Ghana also illustrates another African phenomenon, one I call “one-man socialism.” The president leads the way–yes, but is anyone up there beside him? Ghana’s administration was so reactionary that no British Communist could get a visa into the country. A single person leaves, and it turns out the army is reactionary, the party is reactionary, the bureaucracy is reactionary. So who’s progressive at the top? A president vanishes and the whole system falls apart.

Congo-Brazzaville

A small boy in the Ngoubi tribe, Marien Ngoubi, grew up to be a captain in the Congo-Brazzaville army. This captain initiated an uprising against Massemba-Débat’s government. Then the conspiracy was uncovered and Ngoubi was sent to the provinces. However, people in the Ngoubi tribe rose against the decision and staged a protest in Brazzaville. This is how the June 28 crisis began in the state of Congo-Brazzaville, in which the army tried to take control of the country. President Massemba-Débat was in Madagascar at the time. Presidential travel is always a risky business in Africa. President Jomo Kenyatta of Kenya has a wise motto: if you want to keep your presidency, never leave the country.

On June 28, incited by the Ngoubi demonstrators, the army rode into town to seize power. The government hid in the stadium. Brazzaville has a well-built stadium, which can be locked and is hard to capture unless you bring ladders with you. It was defended by President Massemba’s personal guard, consisting of eighty-three Fidel Castro Cubans. These eighty-three Cubans faced off against both the Ngoubi demonstrators and the Congo army numbering more than 3,000 soldiers. The guards decided not to tangle with the army, but they took the radio station, keeping the rebels away.

In the face of such resistance, the rebels lost their heads. They drove to the stadium, but the Cubans were guarding it. The revolt started to fall apart. The rebels tried to save face with a show of force: they drove around Brazzaville in jeeps, whizzing about pointlessly, not knowing where to go. They finally returned to their quarters. Then the government, still holed up in the stadium, tried to peer out to see what was happening–to see who was now in charge. All was well: the stadium had come out on top.

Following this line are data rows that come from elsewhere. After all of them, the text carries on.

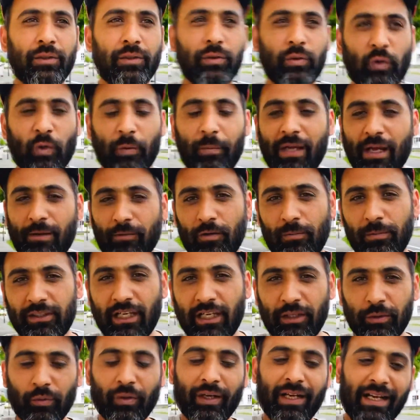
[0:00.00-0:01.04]
तो मैं आपको बता
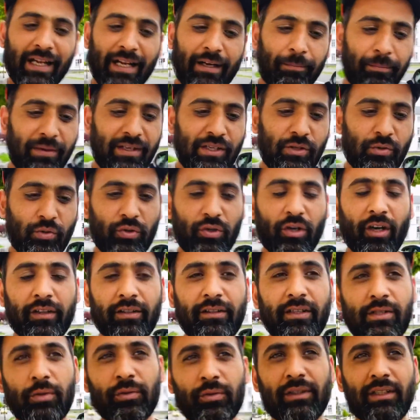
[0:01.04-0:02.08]
दूँगी यहाँ पे जो
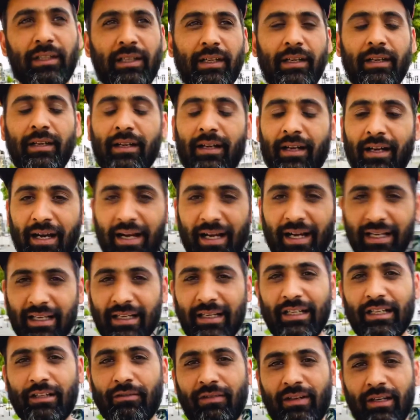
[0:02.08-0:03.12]
डॉक्टर्स होते हैं हाईली
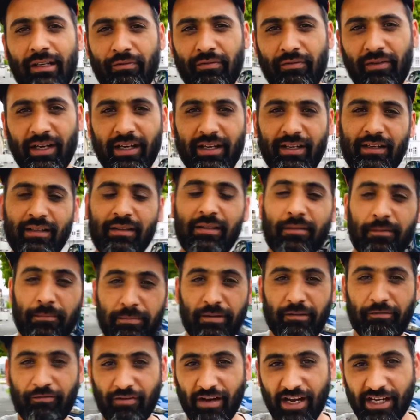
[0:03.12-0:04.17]
क्वालिफाइड
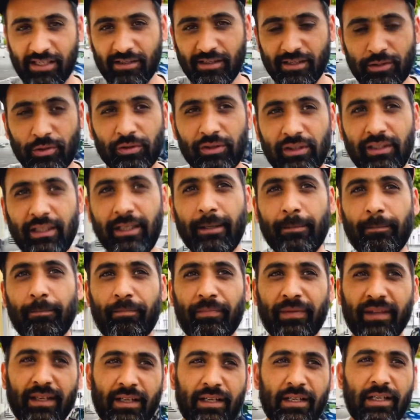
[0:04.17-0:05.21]
प्रोफेशनल्स होते हैं
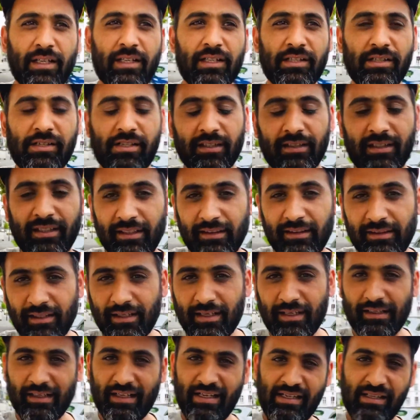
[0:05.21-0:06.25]
जदीद तरह
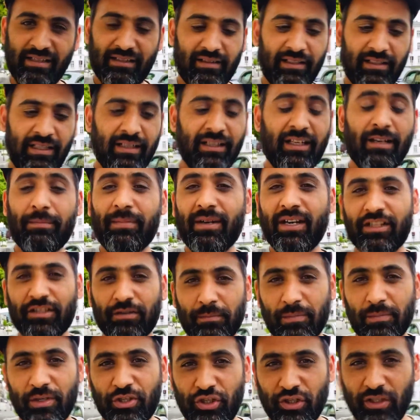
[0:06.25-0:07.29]
की इन, इनके पास
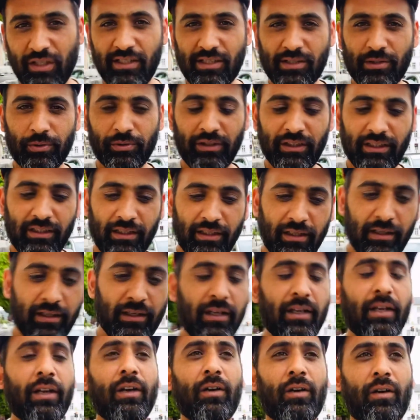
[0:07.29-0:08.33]
मशीन्स होती हैं
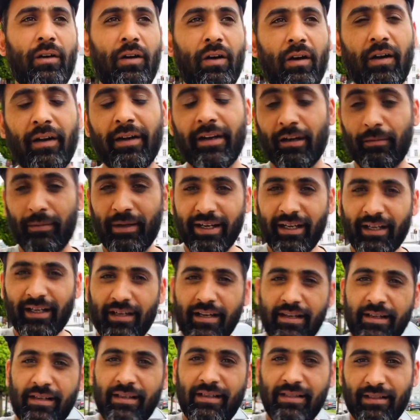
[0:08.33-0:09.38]
और हमारे
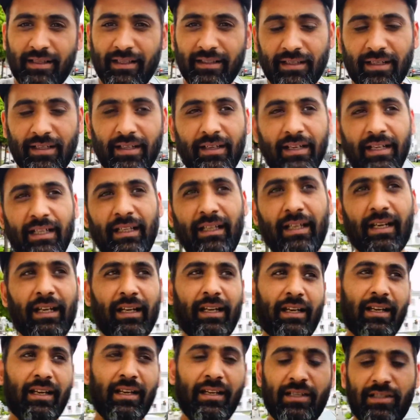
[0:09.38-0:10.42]
कंट्रीज़ की तरह नहीं है
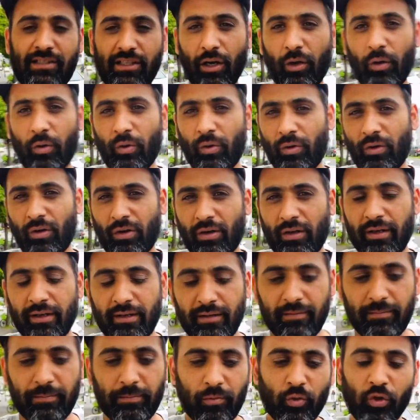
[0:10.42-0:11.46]
कि जाओ और
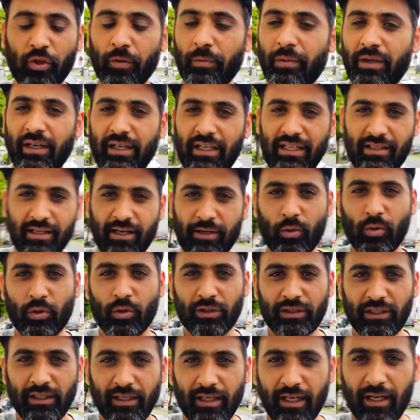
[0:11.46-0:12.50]
कोई भी टीका ठोक
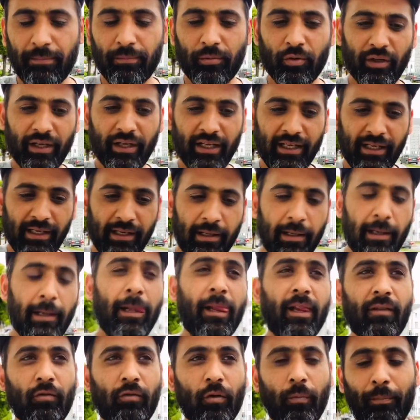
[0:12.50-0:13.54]
देंगे आपको नहीं
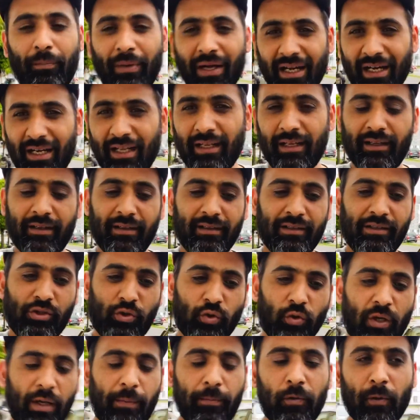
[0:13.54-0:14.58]
वो पहले जो
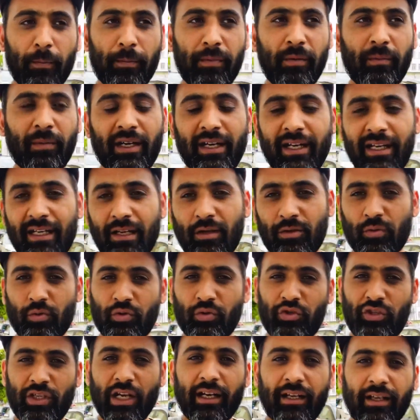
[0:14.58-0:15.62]
आपको बीमारी है उसको
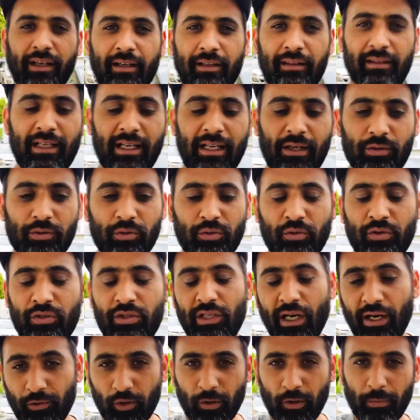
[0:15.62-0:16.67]
चेक करते हैं उसको
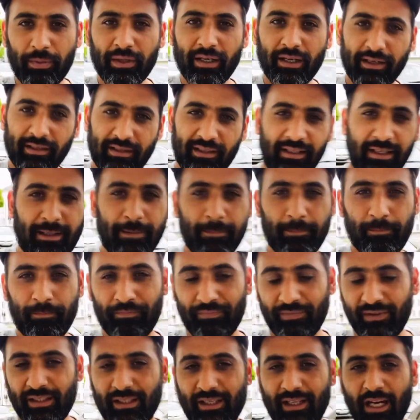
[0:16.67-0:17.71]
जड़ को पकड़ते
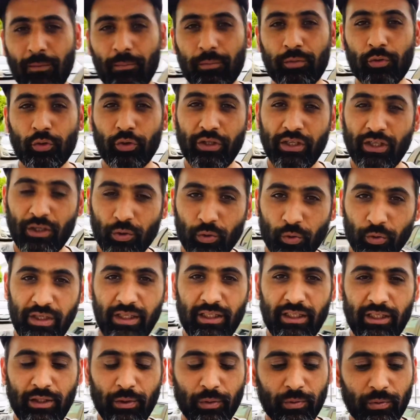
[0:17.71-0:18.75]
हैं कि आपको ये हुई
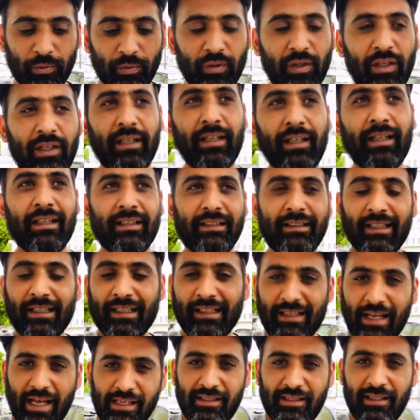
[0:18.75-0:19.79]
क्यों ये
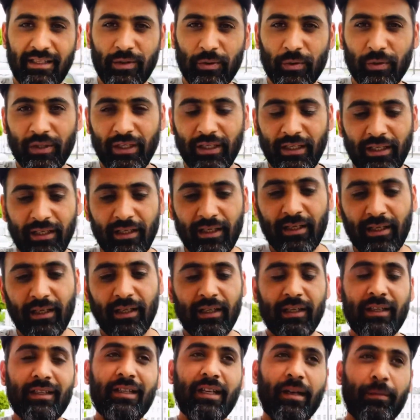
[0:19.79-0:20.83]
कैसे हुई
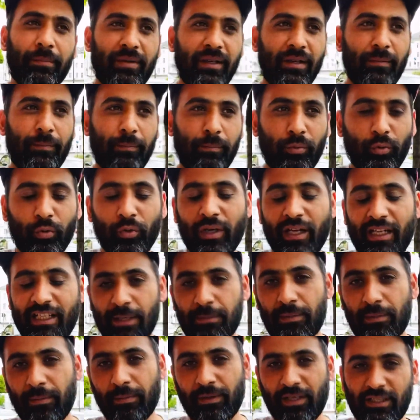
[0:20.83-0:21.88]
या फिर पूरा
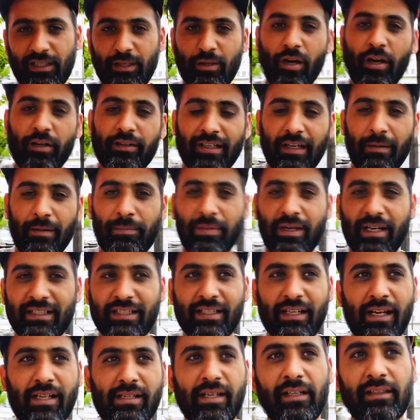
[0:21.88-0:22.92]
जब आप किसी डॉक्टर के पास
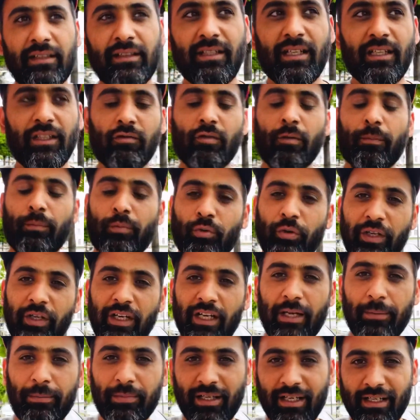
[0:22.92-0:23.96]
यहाँ जाते हैं तो वो पूरी
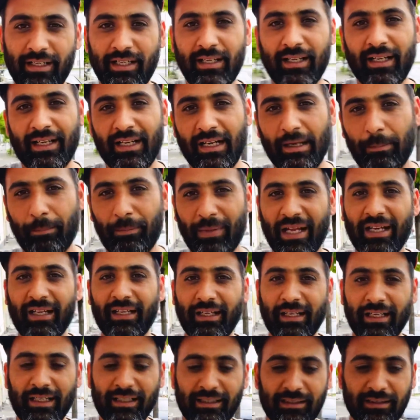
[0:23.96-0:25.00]
आपकी डिटेल पहले
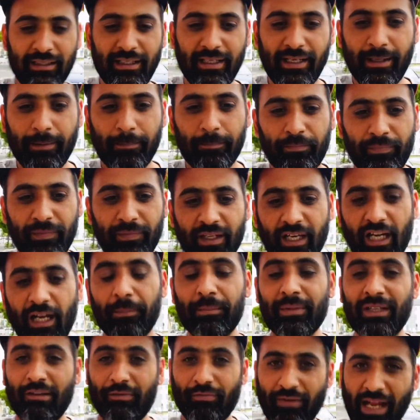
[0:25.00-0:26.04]
लिखते हैं
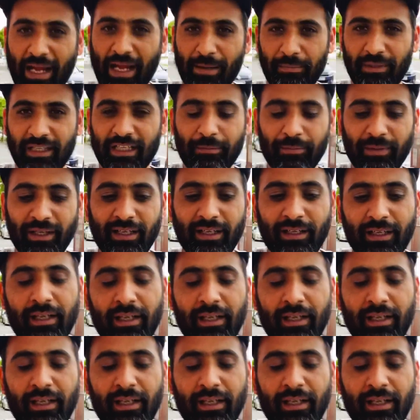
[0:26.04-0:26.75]
आपकी फैमिली में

Meanwhile, having heard word of the attempted coup, President Massemba tried to get back to Brazzaville from Tananarive. This being Africa, there were no direct flights. So Massemba had to fly to Paris first, all the while not knowing whether or not he was still president. He finally got to Brazzaville a full week after the rebellion broke out. By then peace had been restored.